This is the second time that people tell me I am jealous of friendship.
I tend to care about the friendship around me,which makes my friends annoyed.
Whether it is related to my homosexual-like personality or not,there's still
much improvement space fro me to reinforce!People treating me as a good friend and vice versa.
Sometimes,my classmates tell me that I cannot magnify thes tiny manners since these are basically
polite to everyone.Nevertheless,I just always regard these caring and considerate manners as
something full of affection.I know it's inappropriate to do such things.Yet,I can't hold back myself
doing so.Perhaps it is my personal question and it has nothing to do with people or my friends.
What I have to do currently is balance my jealous attittude.I need to recognize what's the difference
between acquaintance、friends and close friends.
AM11:52 01.Sep.2007
Who says I can't join in physcial activities?I just want to give it a chance.

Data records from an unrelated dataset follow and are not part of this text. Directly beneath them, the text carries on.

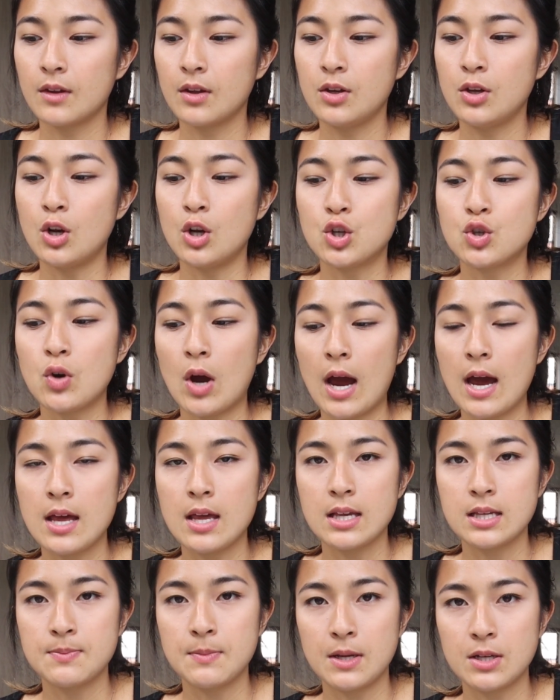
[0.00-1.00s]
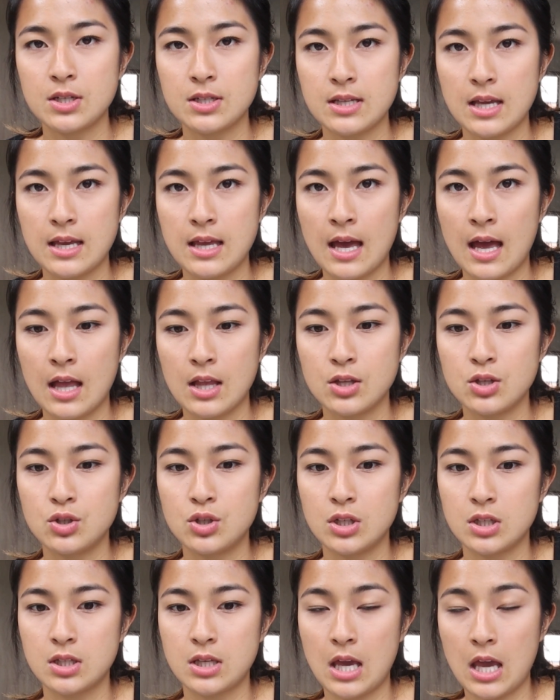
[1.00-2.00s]
you know, try as much as they can to
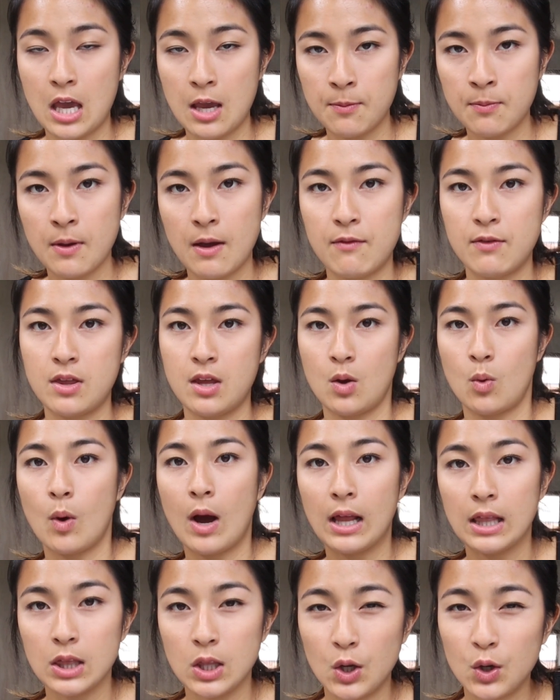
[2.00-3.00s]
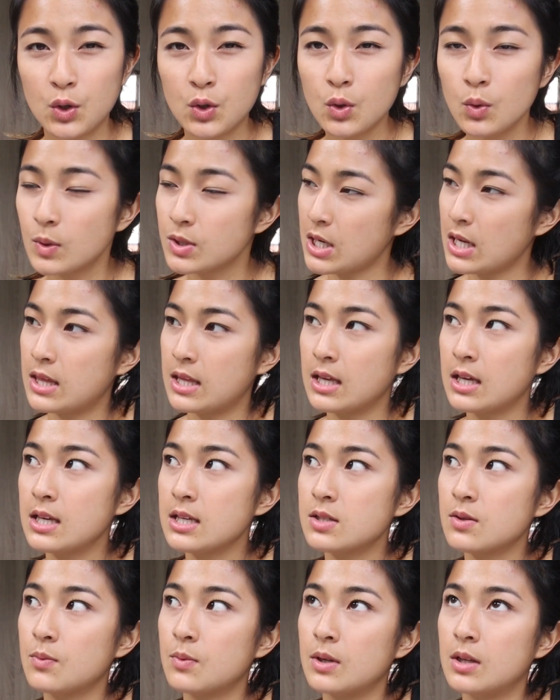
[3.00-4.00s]
just keep everything quite local, which I think
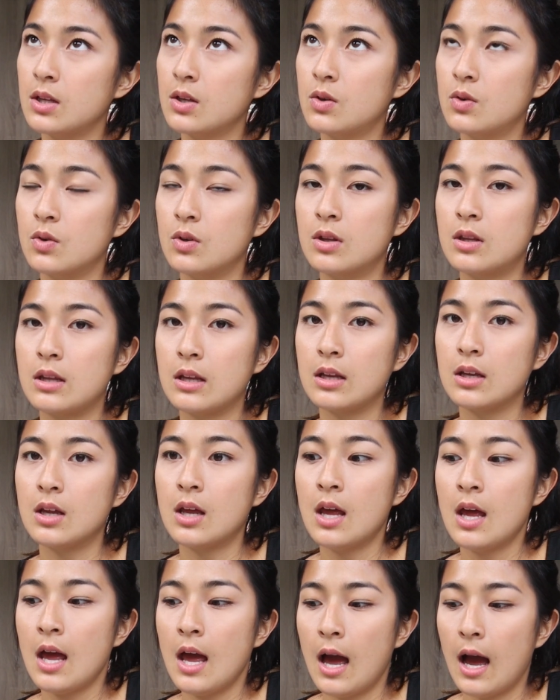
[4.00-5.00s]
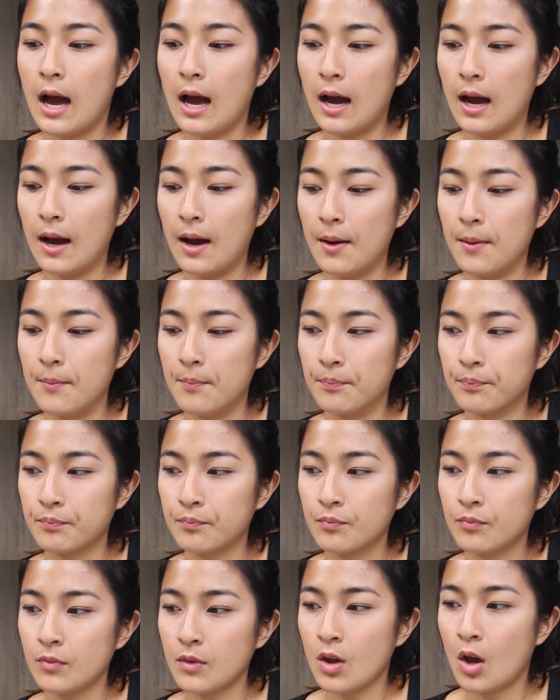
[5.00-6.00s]
is a really good
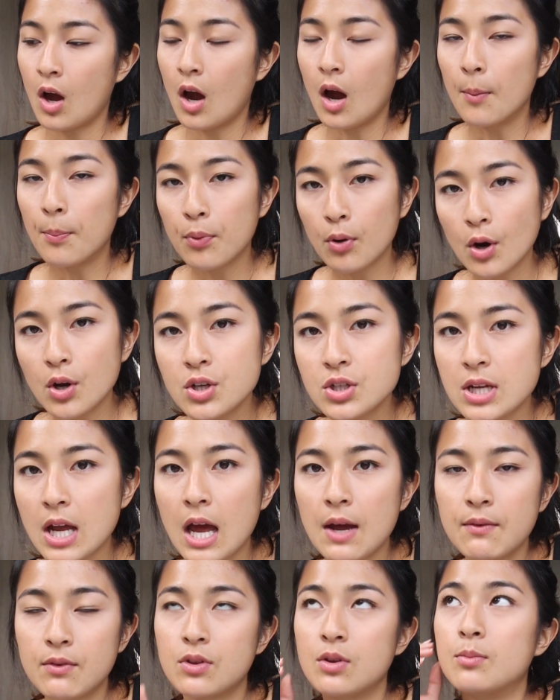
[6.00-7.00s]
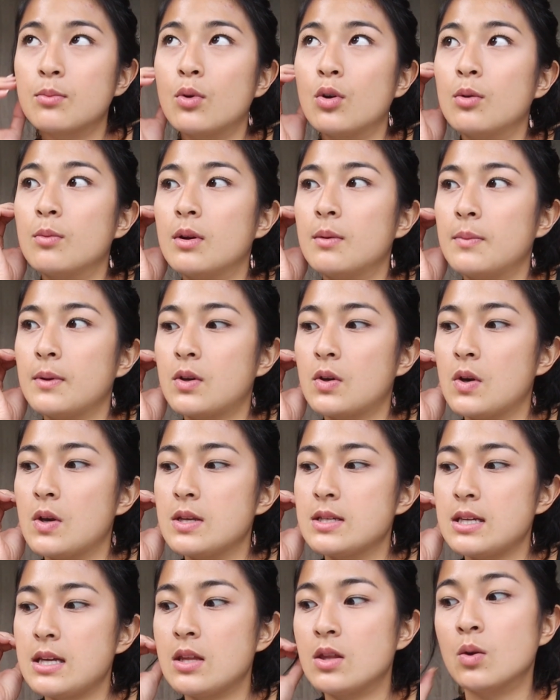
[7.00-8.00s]
approach to have at the moment,
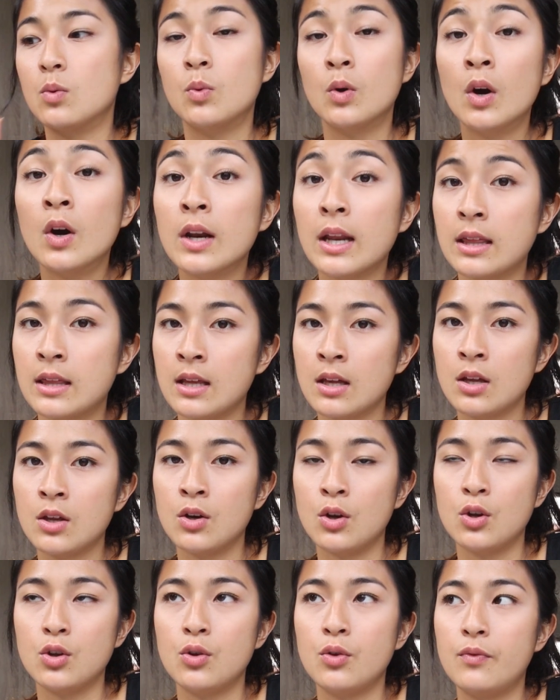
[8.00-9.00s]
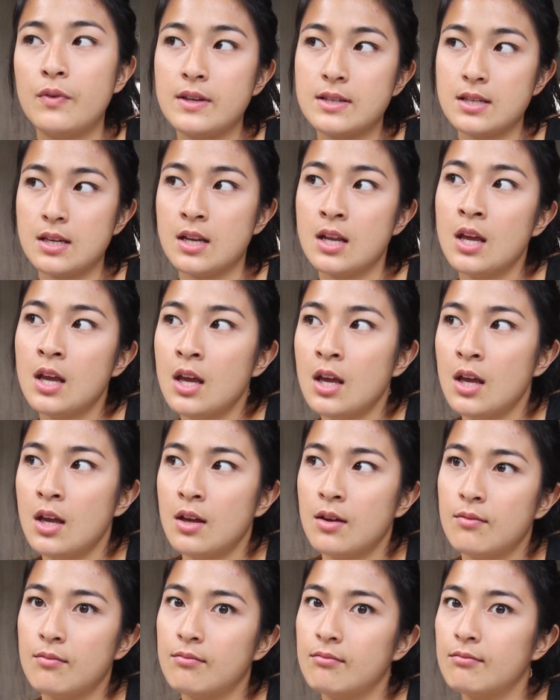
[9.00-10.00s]
because in the world I think, you know, you visit
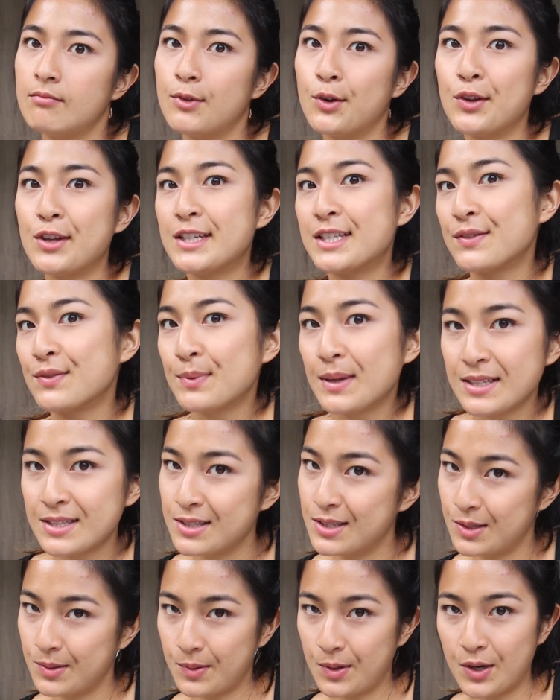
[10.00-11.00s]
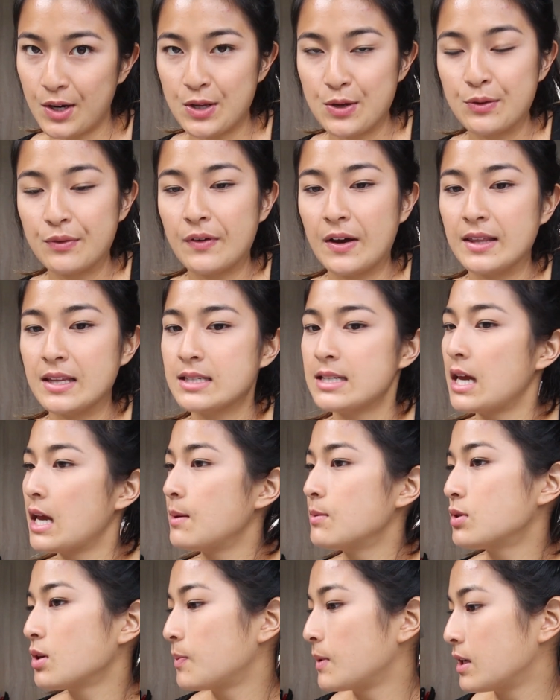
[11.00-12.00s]
all these different places in the world and you'll find the
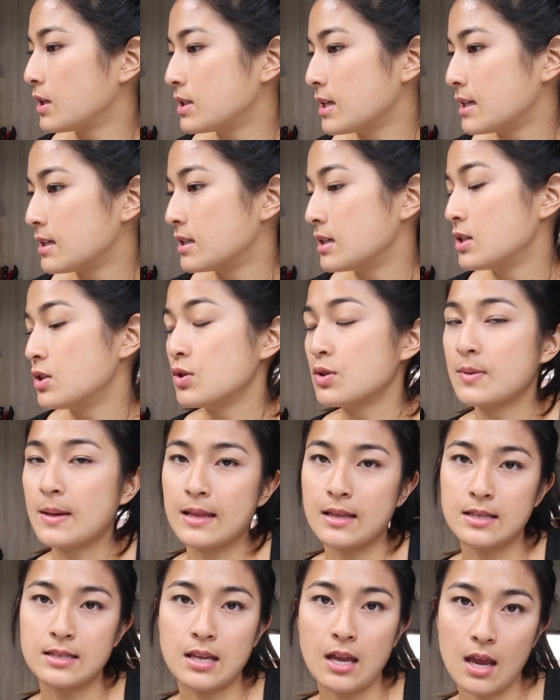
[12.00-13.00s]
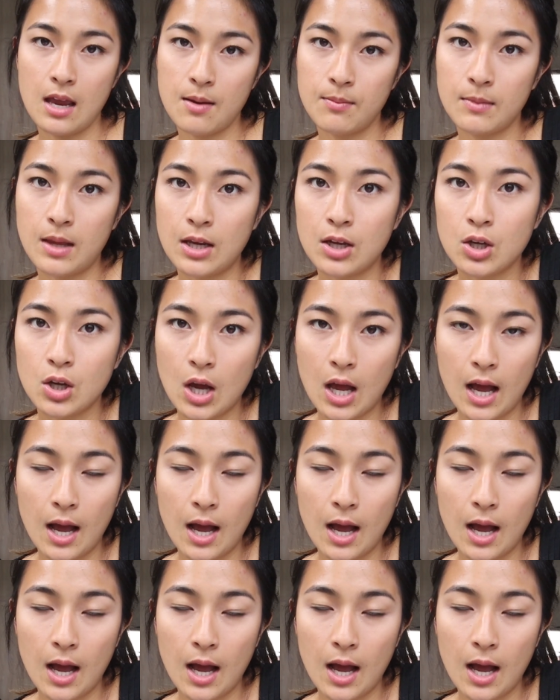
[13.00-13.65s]
same shopping centers, you'll find the same like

My life confined to my kidney has been for nearly 17 years.Some people can't realize how it affects
my daily life.I do not mean to blame all my problems on my only kidney.Now,I want to make my life
more colorful.I am a person with passion and optimism.I am convinced that I can make efforts to waht
I long for.Why fulfill aour dreams is occasionally diffficult,even rough?I think it's a problem regarding
heart.It is we that push ourselves to the limits.Simultaneously,we can stop ourselves from bocoming
progressive.It all depends on our hearts.Thus,control your own life.Like I say,
I have my own way of learning languages.I revise it :I have my own of experiencing what I have interest in.